Learn More: How To Compare Loans
Holiday loan costs
If you decide to take out a $5,000 no-credit-check holiday loan with a 160% interest rate and 1-year term, you’ll pay $858 per month and $5,292 in total interest. This holiday loan with no credit check would cost you $10,291 total.
However, let’s say instead you take out a traditional $5,000 personal loan with a 35% interest rate and 2-year term. You’ll pay $293 per month and $2,022 in interest. Your total loan cost would be $7,022 over the life of the loan.

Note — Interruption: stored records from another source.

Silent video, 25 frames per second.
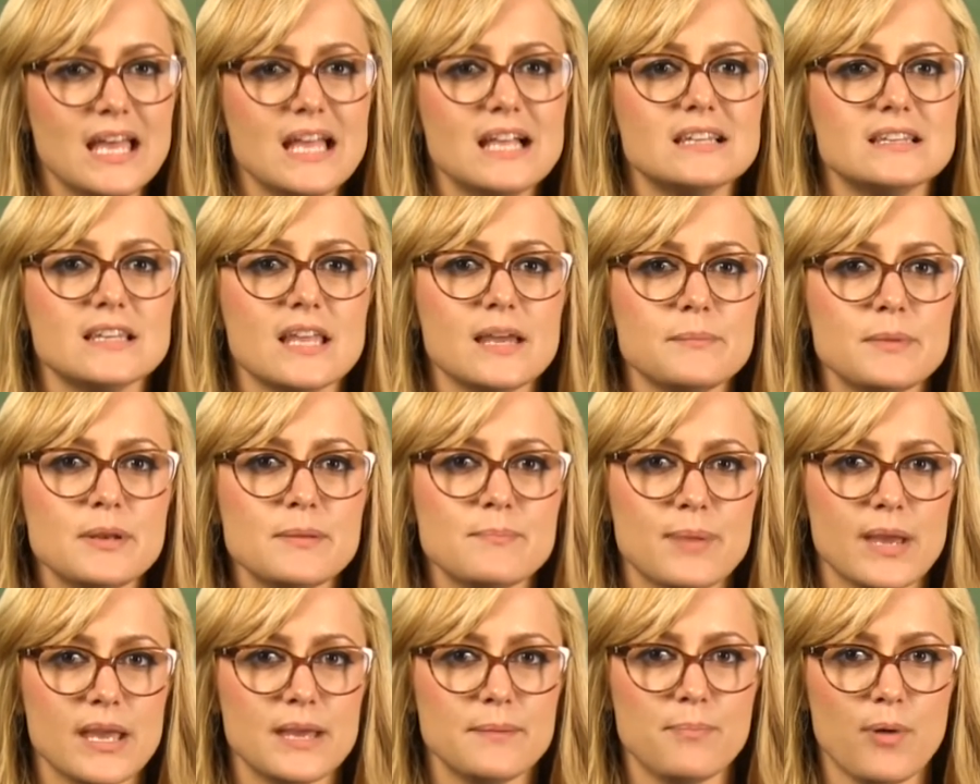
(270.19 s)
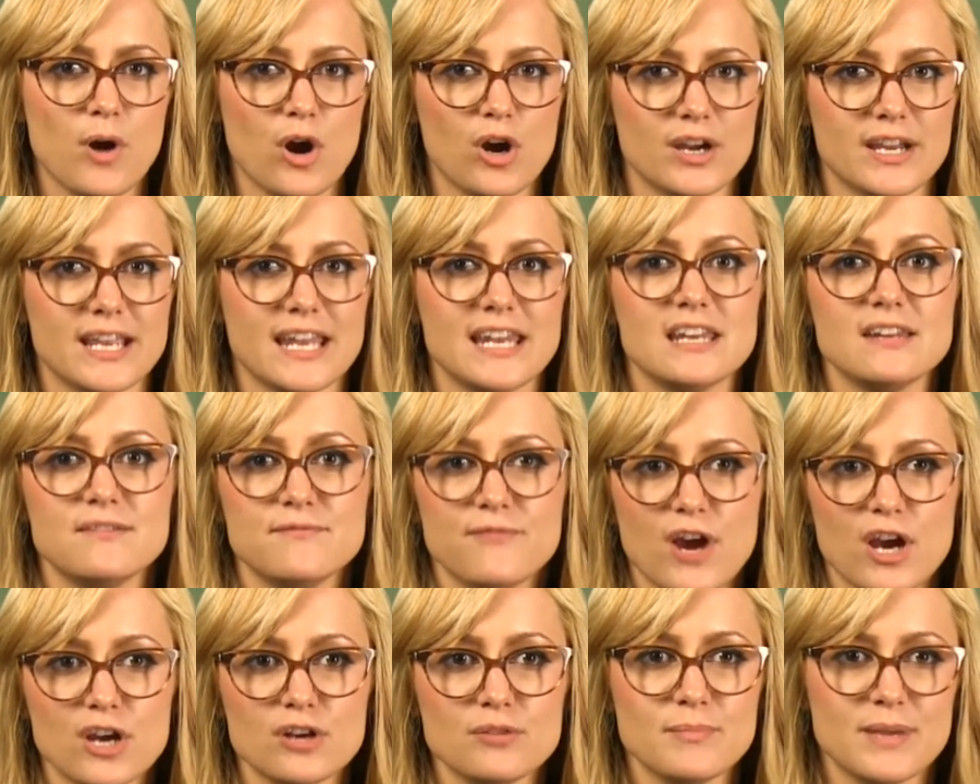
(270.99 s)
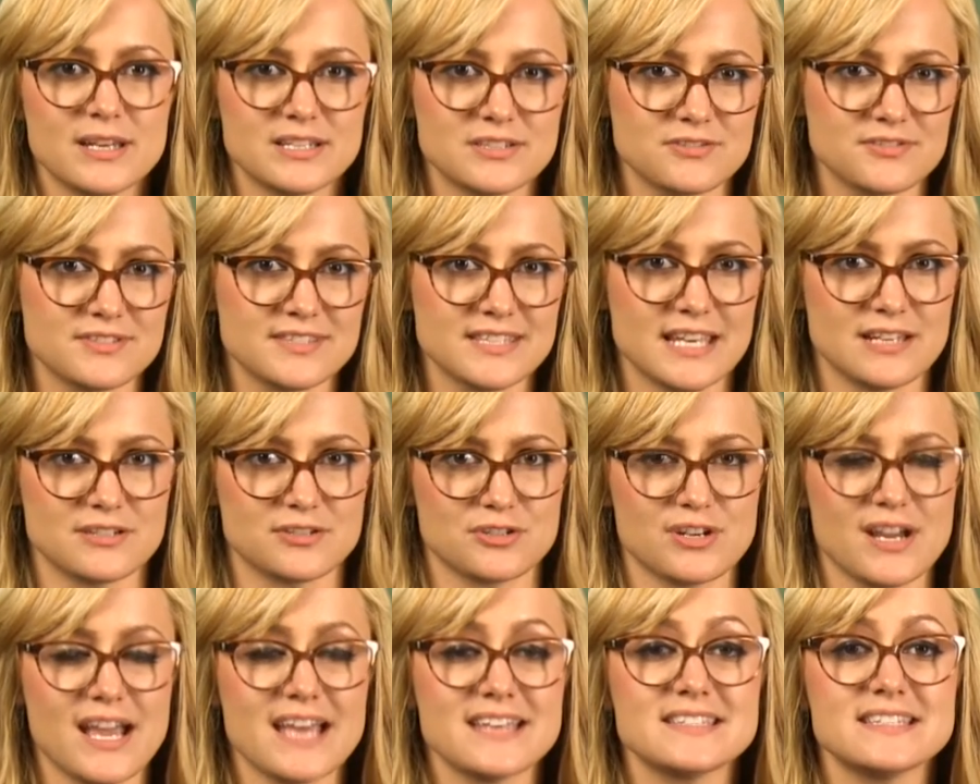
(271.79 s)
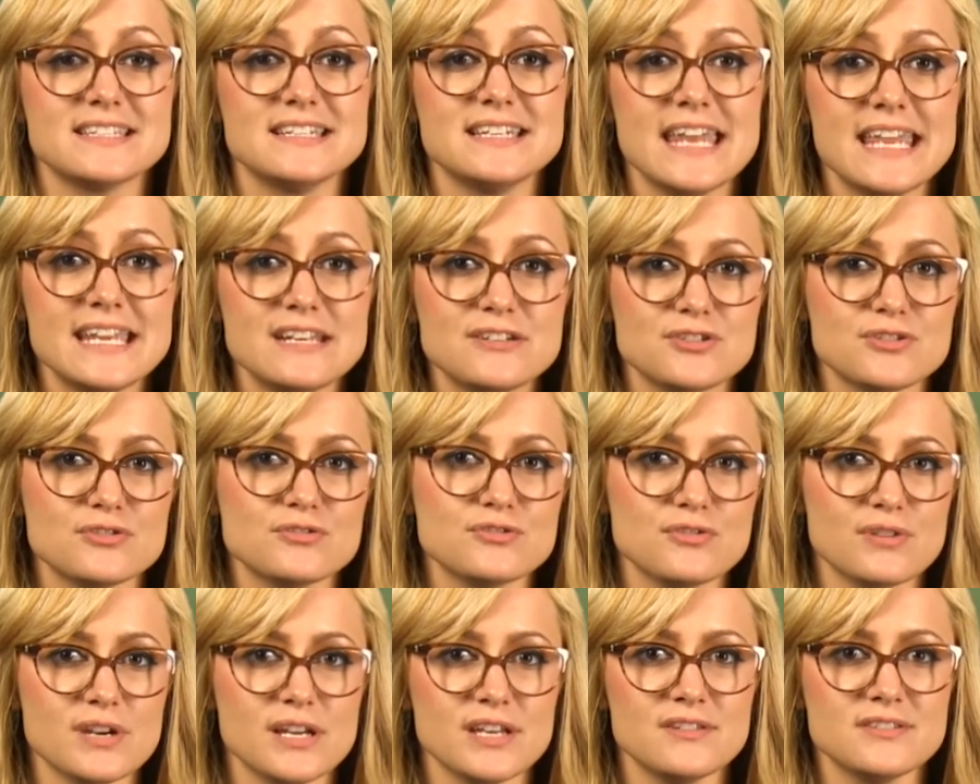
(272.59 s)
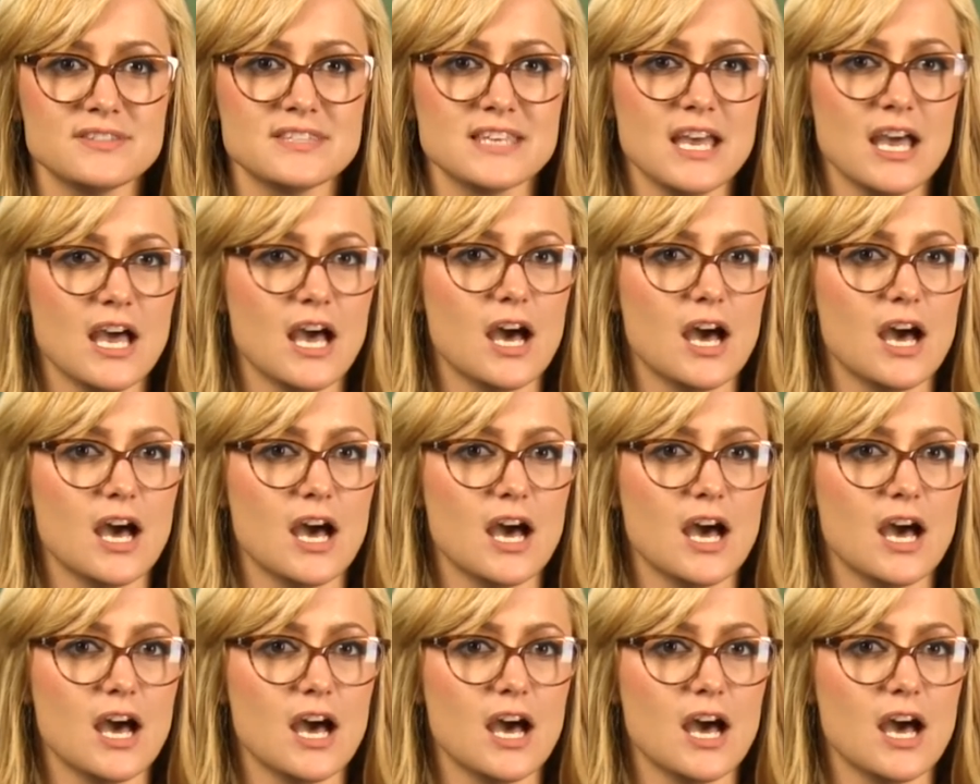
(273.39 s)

Lemon Bay Park and Environmental Center has nature trails,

As you can see, it’s well worth your time and effort to look for a traditional loan that does require a credit check. However, there are alternatives you can consider.
Holiday loan alternatives
If you’re not interested in a holiday loan, either with a credit check or without, consider these alternatives to help you cover holiday-related costs.
- Save ahead of time: Be proactive and think about your holiday expenses in the spring or summer. This way you’ll be able to save up for them well in advance.
- Credit cards: If you know you can pay it back in full and on time to avoid interest charges, a credit card can be a good option. Look for a card with an attractive sign-on bonus and rewards. Credit cards have an average interest rate of 21.86%, according to the Federal Reserve, but can go as high as 36%.